Keywords

These keywords were added by machine and not by the authors. This process is experimental and the keywords may be updated as the learning algorithm improves.

1 Introduction

A security-sensitive business process (BP) [1] is a structured collection of tasks, defining a workflow, equipped with an authorization policy (AP) defining which users are entitled to execute which tasks, and authorization constraints such as Separation of Duties (SoD) defining that certain tasks must be executed by different users. The authorization policy and constraints are crucial to comply with regulations and prevent frauds. It is, however, of utmost importance to ensure that business continuity is not endangered, i.e. it must be possible to complete the process while satisfying the authorization policy and constraints.

As an example, consider the Voting process shown in Fig. 1. It is composed of four tasks (represented by rounded rectangles), Request Voting (t1), Moderate e-mail discussion (t2), Moderate conference call (t3) and Validate Voting (t4), and two SoD constraints (dashed lines labeled by \(\ne \)), which impose that the user who executes t2 (t3, resp.) cannot also execute t3 (t4, resp.). Examples of valid execution scenarios, i.e. assignments of users to tasks such that the process can terminate and constraints are satisfied, are t1(C), t2(A), t3(B), t4(A) and t1(A), t3(B), t2(C), t4(A). Though in this simple process it is easy to determine whether there exist valid execution scenarios, for complex BP with more constraints and expressive policies this is not the case. Establishing whether all tasks can be executed while satisfying the authorization policy and without violating any authorization constraints is known as the Workflow Satisfiability Problem (WSP), whose solution is NP-hard already in presence of one SoD constraint [9]. The problem becomes even more complex if we consider the run-time version of WSP that consists in answering user requests to execute a task while ensuring successful termination together with the satisfaction of authorization constraints. As an example consider that at run-time t1 has been performed by A, and B is requesting to execute t2. Although B is entitled to do so by the authorization policy and t2 is not in SoD with any task B executed in the past, granting this request would break business continuity. In fact A would be the only user entitled to execute t3 because of the SoD between t2 and t3, but then no user would be able to execute t4 without violating the SoD with t3. In [3] a technique was introduced to automatically synthesize, from security-sensitive BPs, enforcement mechanisms that solve the run-time WSP.

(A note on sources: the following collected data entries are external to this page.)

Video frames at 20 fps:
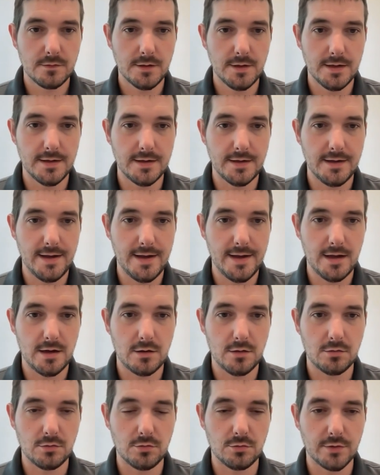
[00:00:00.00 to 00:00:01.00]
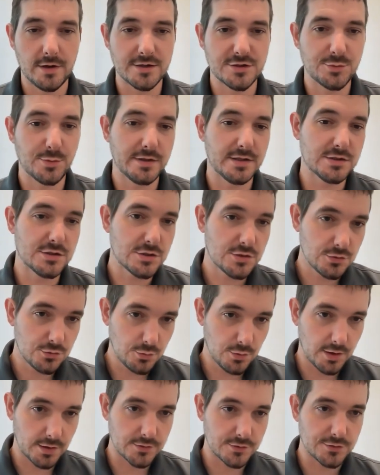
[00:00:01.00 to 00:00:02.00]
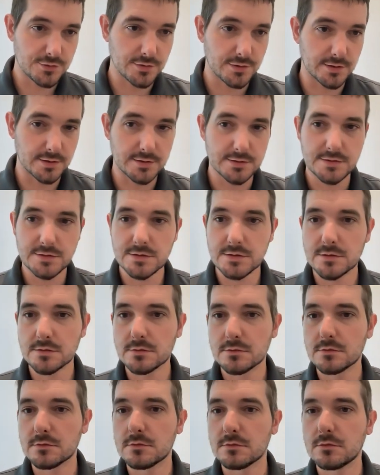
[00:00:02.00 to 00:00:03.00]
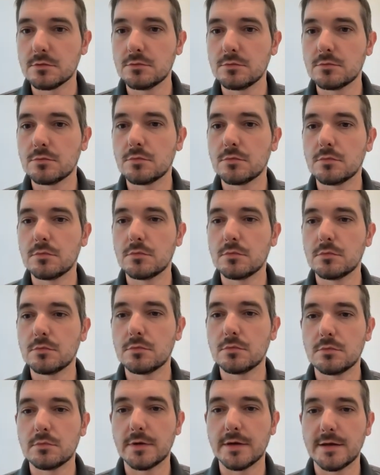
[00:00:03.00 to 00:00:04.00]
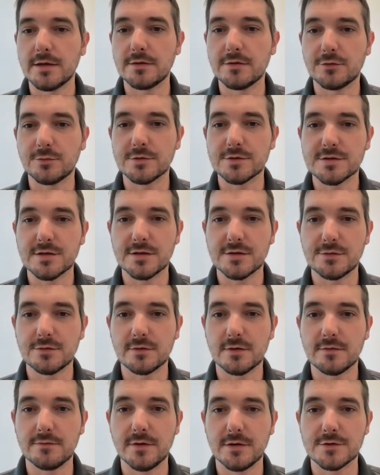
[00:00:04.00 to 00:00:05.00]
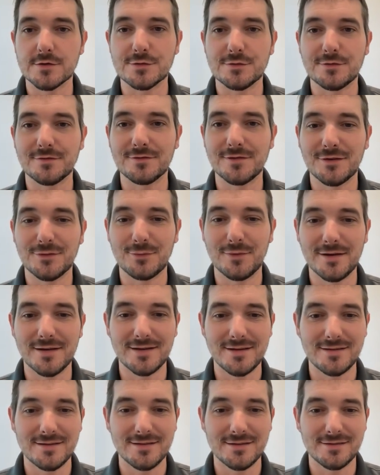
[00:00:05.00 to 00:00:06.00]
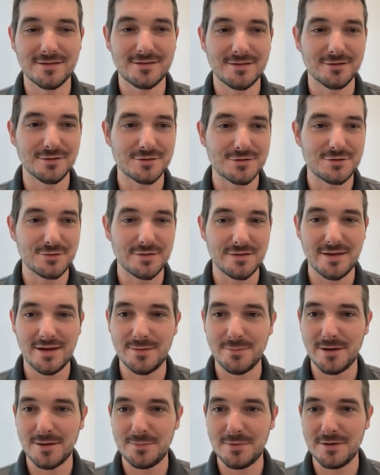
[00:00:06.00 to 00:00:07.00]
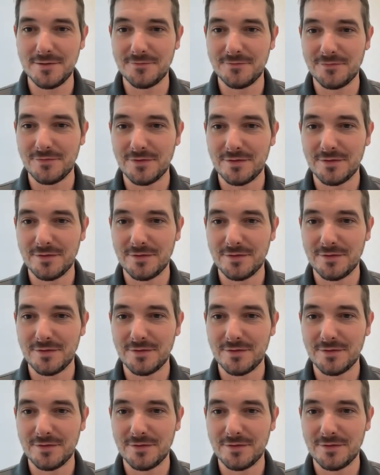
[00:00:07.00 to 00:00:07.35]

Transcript: And now we're at $2,200. Oh, I need to switch that to a conventional. That's why it's still showing the MIP.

In this paper we present Cerberus Footnote 1, a tool that relies on [3] to automatically synthesize at design-time enforcement mechanisms capable of guaranteeing at run-time that the workflow can terminate while satisfying the authorization policy and the authorization constraints. The synthesized mechanisms are parametric in the authorization policy so that they can be combined at run-time with authorization policies dedicated to different instances of the process. Cerberus can be easily integrated in many workflow management systems, it is transparent to process designers, and does not require any knowledge beyond usual BP modeling. To demonstrate the tool, we integrated it into the SAP HANA Operational Intelligence platformFootnote 2 (OpInt) which offers a BPMN modeling and enactment environment.

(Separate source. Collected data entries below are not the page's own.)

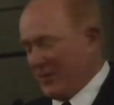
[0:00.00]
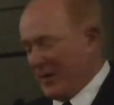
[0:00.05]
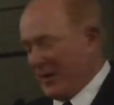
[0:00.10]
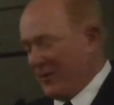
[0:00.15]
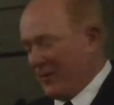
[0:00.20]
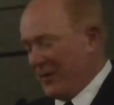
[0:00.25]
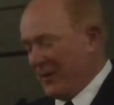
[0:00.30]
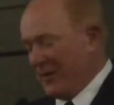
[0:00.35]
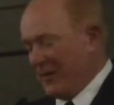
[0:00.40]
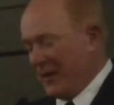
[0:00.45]

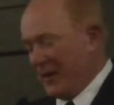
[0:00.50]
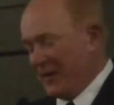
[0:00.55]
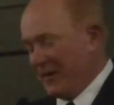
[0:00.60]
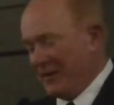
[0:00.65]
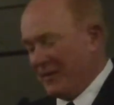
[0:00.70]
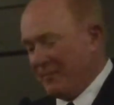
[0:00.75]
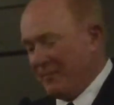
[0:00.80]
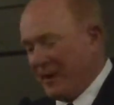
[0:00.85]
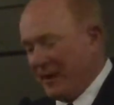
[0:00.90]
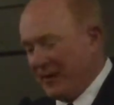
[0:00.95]
I want to
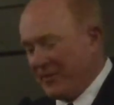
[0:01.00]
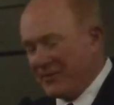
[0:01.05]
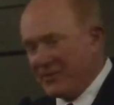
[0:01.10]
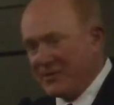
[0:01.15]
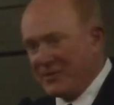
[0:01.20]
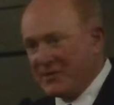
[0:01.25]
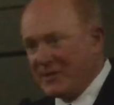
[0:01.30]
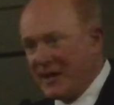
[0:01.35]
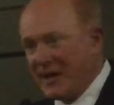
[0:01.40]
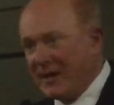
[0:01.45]
thank the Mayo
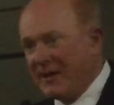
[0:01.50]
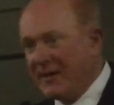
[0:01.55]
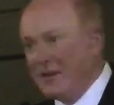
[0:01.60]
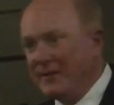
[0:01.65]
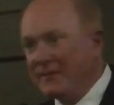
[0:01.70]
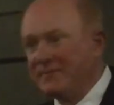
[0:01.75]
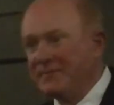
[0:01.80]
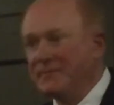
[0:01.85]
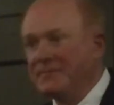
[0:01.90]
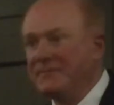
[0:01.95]

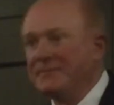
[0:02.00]
Society.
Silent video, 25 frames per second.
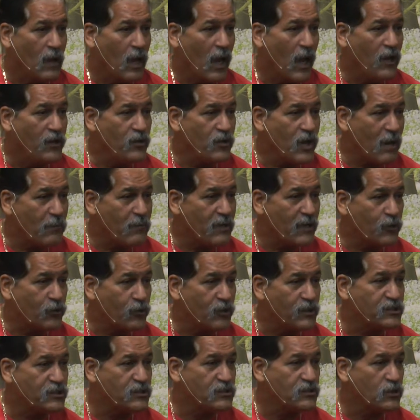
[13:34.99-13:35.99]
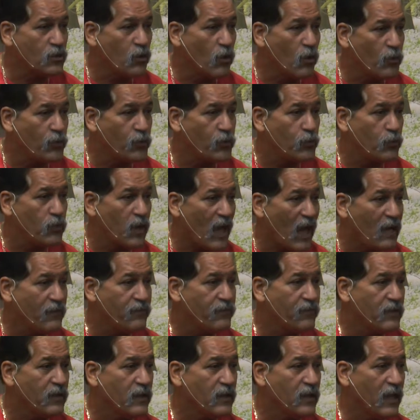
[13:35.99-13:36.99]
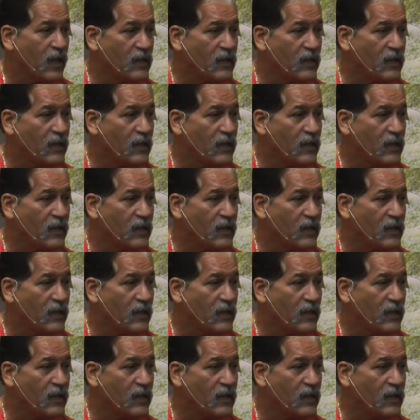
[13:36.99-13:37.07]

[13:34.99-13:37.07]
And you know how many Christians are going through life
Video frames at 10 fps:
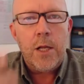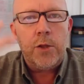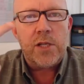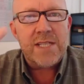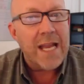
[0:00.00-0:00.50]

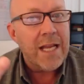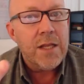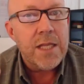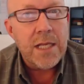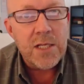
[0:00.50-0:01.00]
The
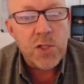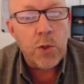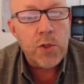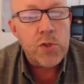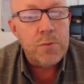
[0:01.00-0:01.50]
second thing is
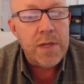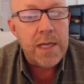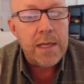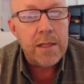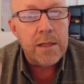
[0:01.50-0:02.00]
going to
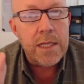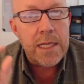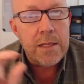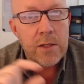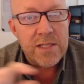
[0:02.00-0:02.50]
be
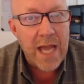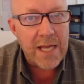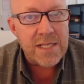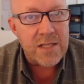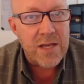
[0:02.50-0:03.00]
the
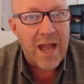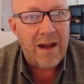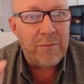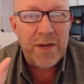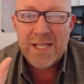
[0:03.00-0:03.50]
text that you
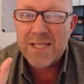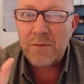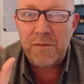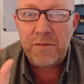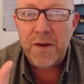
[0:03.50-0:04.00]
have, but it's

2 Tool Architecture and Implementation

A reference architecture for Workflow Management (WFM) systems [10] is composed of the five blue elements shown in Fig. 2. Workflow Modeling is a graphical user interface for a Process Designer to create workflow models using a modeling language such as BPMN or YAWL (see, e.g., [10]). The models are stored in a Workflow Model Repository, while the Workflow Engine interprets the models and directs the execution to the Invoked Applications, in the case of system and script tasks, or to a Graphical User Interface (GUI), in the case of user tasks, which are performed by Process Participants.

Fig. 1.
figure 1

Voting process

Fig. 2.
figure 2

Tool architecture (Color figure online)

On top of the WFM components, we add the Cerberus components shown in red in Fig. 2. The Monitor Synthesizer is responsible for interpreting the workflow model and translating it into a transition system format accepted by a Symbolic Model Checker capable of computing a reachability graph whose paths are all possible executions of the workflow. Note that only the workflow model (representing the execution constraints) extended with authorization constraints is input to the monitor synthesis. This allows the synthesized monitor to support different authorization policies at run-time. The reachability graph is translated into a language such as Datalog or SQL and stored in the Monitor Repository. The Monitor itself sits between the GUI and the workflow engine and grants or denies user requests to execute tasks (users only access tasks through the GUI and automatic tasks are not part of the authorization policy or constraintsFootnote 3).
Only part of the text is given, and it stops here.